Ça vaut aussi pour des extrêmismes politiques, lesquels fonctionnent selon un schéma proche : l'admiration pour un leader obère toute capacité de raisonnement.
Je peux en revanche rester proche de ceux qui ont toujours eu des convictions modérées, qui ne les laissent pas sans esprit critique, ne les équipent pas d'une haine de l'incroyant, ni d'une hiérarchisation entre humains et qui s'abstiennent de tout prosélytisme. Je comprends parfaitement qu'on se sente mieux avec la compagnie imaginaire d'un grand horloger et des rituels à respecter histoire d'oublier qu'on peut mourir à la seconde d'après et qu'ensuite il n'y a plus rien que les souvenirs diffus qu'aux autres on a laissés ou quelques trucs qui servent encore un paquet de temps après, il y a un peu de Thomas Edison dans mon usage ce soir d'un appareil électrique (par exemple) pour partager trois mots.

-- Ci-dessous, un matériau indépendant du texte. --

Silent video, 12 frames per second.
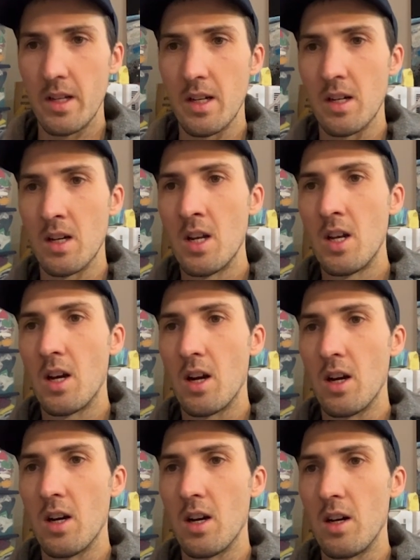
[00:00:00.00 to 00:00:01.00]
here,
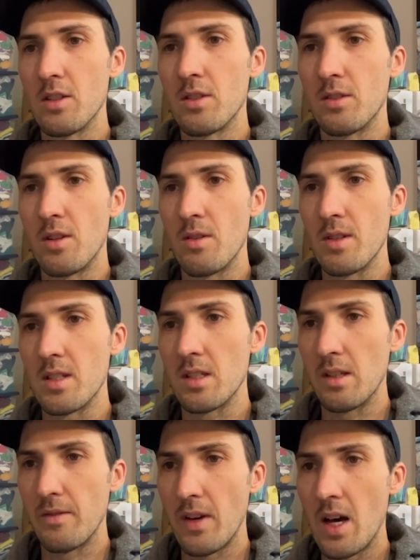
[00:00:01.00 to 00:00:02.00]
also known as
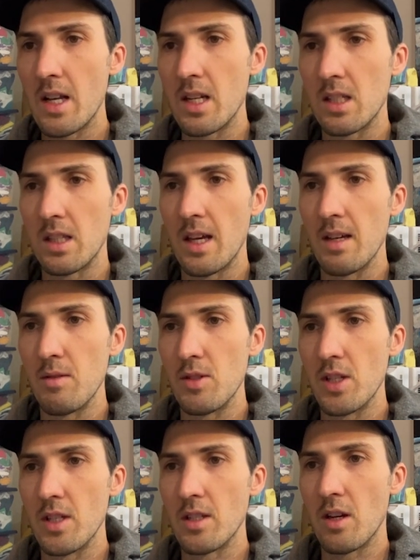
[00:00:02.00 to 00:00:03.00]
Slavonic
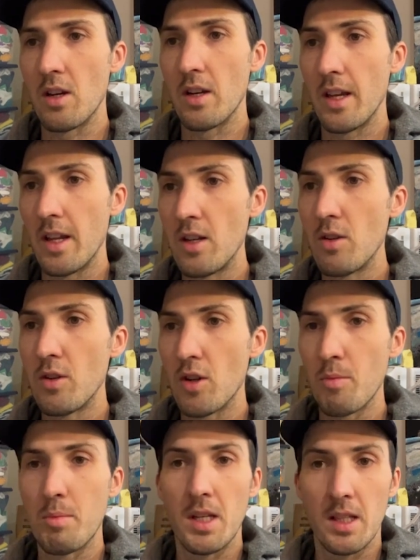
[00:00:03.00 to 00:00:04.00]
languages, are
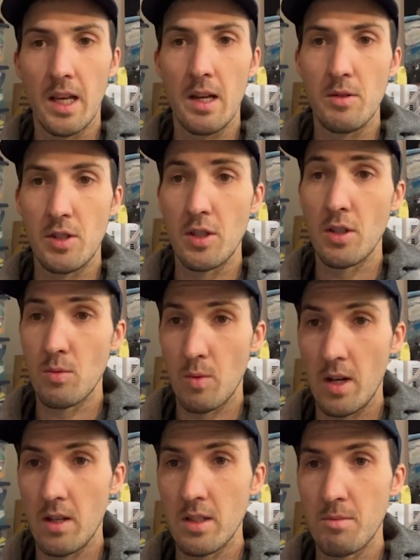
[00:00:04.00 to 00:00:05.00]
Indo-European languages as
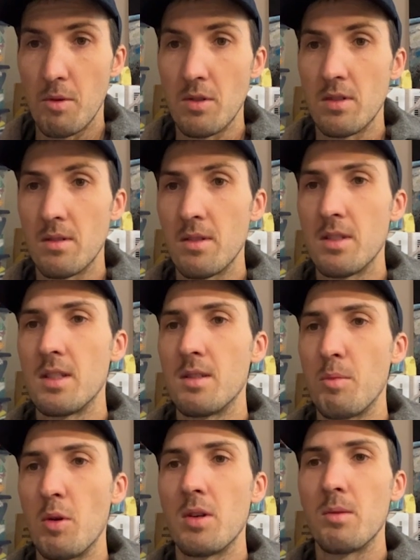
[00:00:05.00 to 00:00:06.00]
well,
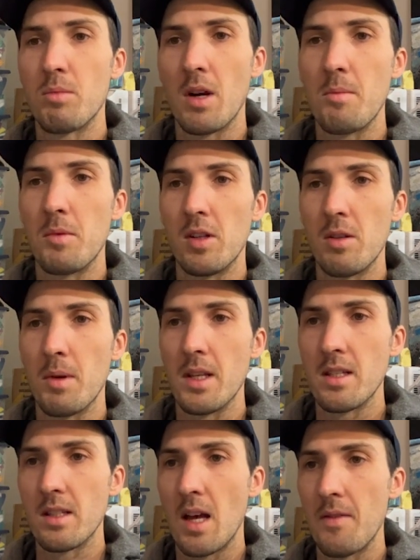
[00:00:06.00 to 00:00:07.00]
spoken primarily by
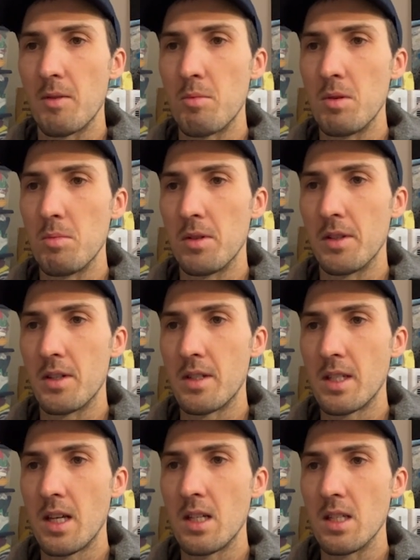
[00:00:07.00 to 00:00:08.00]
the Slavic people and their
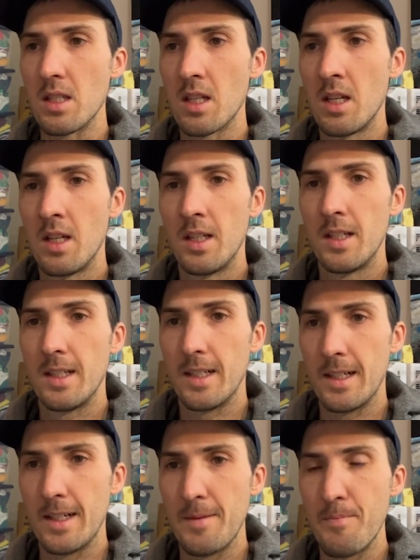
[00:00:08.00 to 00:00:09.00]
descendants.
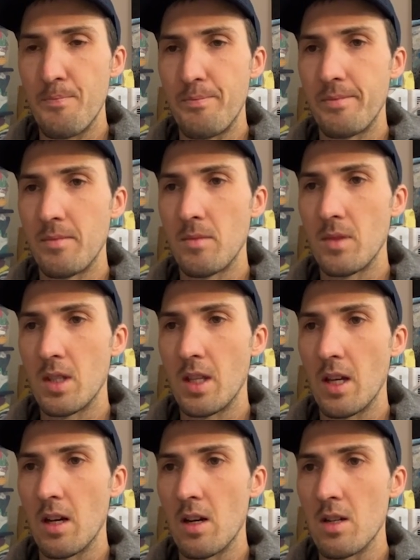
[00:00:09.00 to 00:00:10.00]

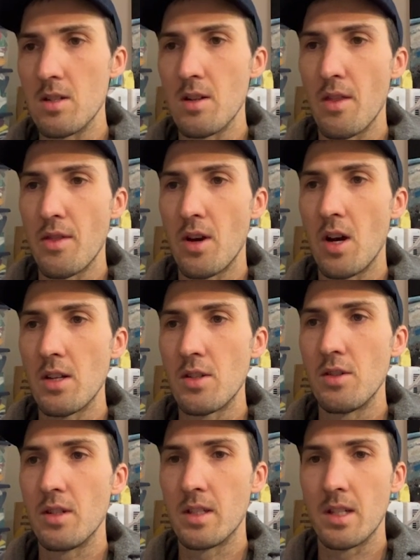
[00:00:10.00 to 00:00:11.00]
They are thought
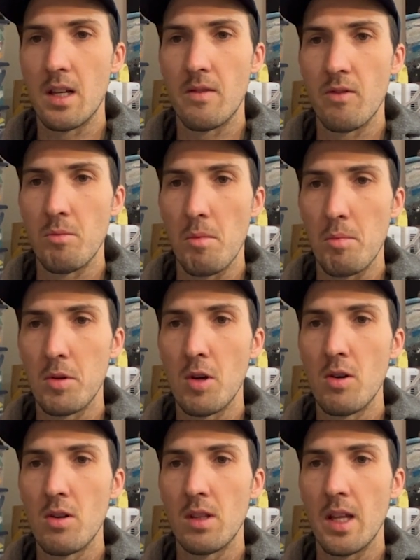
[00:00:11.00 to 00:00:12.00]
to descend from the
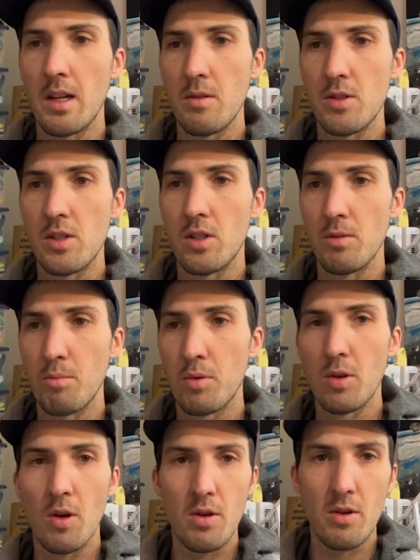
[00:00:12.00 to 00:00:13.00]
proto-language called
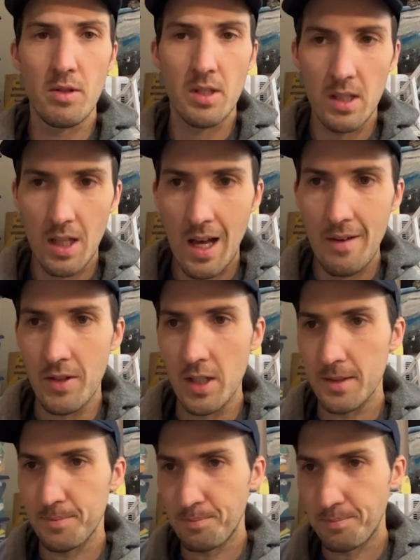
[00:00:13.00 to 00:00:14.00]
Proto-Slavic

En revanche, tenter de m'éloigner en ce mettant aux abonnées absents est une stratégie infructueuse. La plupart du temps j'ai si peu de marge dans ma vie quotidienne que je ne me rends compte de l'absence (sauf s'il s'agit d'un(e) très proche) qu'au bout d'un temps assez long que je ne sais pas estimer : j'enchaîne les jours comme autant d'obstacles à franchir malgré l'épuisement, ils forment une continuité de fatigue, ça masque le reste. Et comme je ne sais pas interpréter le silence je viens et reviens aux nouvelles, puisque par dessus le marché je suis du genre à m'inquiéter dès que ma propre existence me permet de souffler.
Si j'écris ce soir ce billet c'est parce qu'après une semaine sauvée in-extremis par Modiano et les jurés du prix Nobel de littérature, mais qui a failli être engloutie par le succès d'un provocateur réactionnaire (1), je me rends compte d'à quel point ces dernières années, les uns se réfugient dans la haine d'un ou plusieurs boucs émissaires ou (inclusif) l'amour d'un dieu. Et que j'en ressens comme le souffle d'une épidémie qui s'attaquerait aussi à ceux que j'aimais, la famille d'origine, les amours, les amis. Et que je manque d'une force qui me rendrait capable de maintenir un lien avec ceux qui sont atteints.
(1) Être libraire c'est encore de nos jours se trouver en première ligne face à certains phénomènes, et c'est parfois flippant.